EL LIBRO DE ARENA (2015-2020)


"El libro de arena" cuenta la historia de la duna de Valdevaqueros como metáfora del absurdo empeño humano en dominar la naturaleza, manteniéndose separado de ella. Presenta un enfoque poliédrico que indaga en la historia social, ambiental y política que llevaron a la formación de la duna, relacionando la misma con cuestiones filosóficas. Es una historia local que ocurre en Punta Paloma (Tarifa, Cádiz) - paradisíaco enclave en el Estrecho de Gibraltar, a tan solo 14km de África - donde la duna se origina como resultado de la intervención de los militares en 1939 a finales de la guerra civil española. Esta operación cambió radicalmente la fisionomía de la zona, generando a la larga unas consecuencias ambientales y sociales, que todavía quedan por resolver.

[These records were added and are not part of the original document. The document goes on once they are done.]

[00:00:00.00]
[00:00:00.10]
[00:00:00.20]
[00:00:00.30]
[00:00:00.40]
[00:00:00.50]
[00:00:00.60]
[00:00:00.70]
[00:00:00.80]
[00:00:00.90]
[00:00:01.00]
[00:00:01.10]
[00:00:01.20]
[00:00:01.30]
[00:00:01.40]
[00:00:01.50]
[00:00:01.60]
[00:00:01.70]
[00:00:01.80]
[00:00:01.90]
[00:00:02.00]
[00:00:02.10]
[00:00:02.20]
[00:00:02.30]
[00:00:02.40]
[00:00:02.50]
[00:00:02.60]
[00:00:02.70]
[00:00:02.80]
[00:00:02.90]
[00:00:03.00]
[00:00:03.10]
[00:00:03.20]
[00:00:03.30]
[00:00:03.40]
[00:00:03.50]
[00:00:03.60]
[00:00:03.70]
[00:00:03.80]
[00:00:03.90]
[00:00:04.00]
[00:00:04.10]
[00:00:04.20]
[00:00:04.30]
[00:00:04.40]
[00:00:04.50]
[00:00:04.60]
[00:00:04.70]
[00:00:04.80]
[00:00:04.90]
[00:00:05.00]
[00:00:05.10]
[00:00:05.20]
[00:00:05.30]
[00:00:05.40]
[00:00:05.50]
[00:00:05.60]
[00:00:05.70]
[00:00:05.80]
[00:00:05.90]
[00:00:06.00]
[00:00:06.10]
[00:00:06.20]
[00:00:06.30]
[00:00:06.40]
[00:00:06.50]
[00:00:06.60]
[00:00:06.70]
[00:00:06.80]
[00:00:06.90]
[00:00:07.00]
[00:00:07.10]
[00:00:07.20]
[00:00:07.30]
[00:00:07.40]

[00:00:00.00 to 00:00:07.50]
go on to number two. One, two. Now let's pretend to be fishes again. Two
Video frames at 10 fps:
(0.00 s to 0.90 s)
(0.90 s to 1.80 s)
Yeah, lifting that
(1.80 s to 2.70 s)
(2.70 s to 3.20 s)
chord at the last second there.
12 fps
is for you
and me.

THE BOOK OF SAND (2015-2020)
 
SHORT PROJECT DESCRIPTION

“The Book of Sand” tells the story of the Dune of Valdevaqueros as a metaphor of the absurd will of humanity to dominate nature, while remaining separate from her. It presents a multifaceted approach which delves into the social, environmental and political facts that led to the formation of the dune, relating it to philosophical questions. It’s a local history that takes place in Punta Paloma (Tarifa, Spain) – an idyllic enclave in the Strait of Gibraltar, just 14 km away from Africa – where the dune originated as a result of the military intervention which took place in 1939, at the end of the Spanish Civil War. This operation radically changed the physiognomy  of the area and generated long-term environmental and social consequences that remain to be resolved. The dune has been witness of stories of the military, frontiers, wars, deaths, climate change, immigration, oblivion, environmental degradation, which are all interconnected.


LONG PROJECT DESCRIPTION

The Book of Sand tells the story of the Dune of Valdevaqueros. The intention of this work is to show - through the story of the dune - the absurdity of the human insistence on attempting to control nature.

The setting for this account is the Cape of Punta Paloma (Tarifa, Cádiz), a paradisiacal enclave on the Spanish coast of the Strait of Gibraltar, just fourteen kilometres from Africa. Tourists from all over the world travel to enjoy the spectacular views from the top of the great mobile dune of Valdevaqueros.  Yet dune was not always there. In 1939, as soon as the Spanish Civil war was over and at the brink of the second world war, Franco´s regime ordered the urgent building of a powerful defensive system in the Strait of Gibraltar, due to an unfounded fear of an invasion by the British and the French. With great precipitation and under the advise of German technicians some three hundred and twenty-four bunkers and coastal batteries were built over ninety kilometres of coastline.

Before this intervention, Punta Paloma was a huge dune system made up of small dunes measuring two and three meters which had been stable since last glaciation, at least six thousand years ago. Because of the strategic geolocation of this cape, the military built two bases and installed three coastal cannons. The flow of sand obstructed the movement of heavy machinery and to stop it, a sophisticated project was designed in order to fix the dune and revegetate the zone, with arenicolous plants and pinion pine trees.

The dune has not stopped growing to this day and it is currently out of control. It has been proven that the intervention of the military in 1939, radically changed the physiognomy and the climate of the area generating long-term environmental and social consequences that remain to be resolved.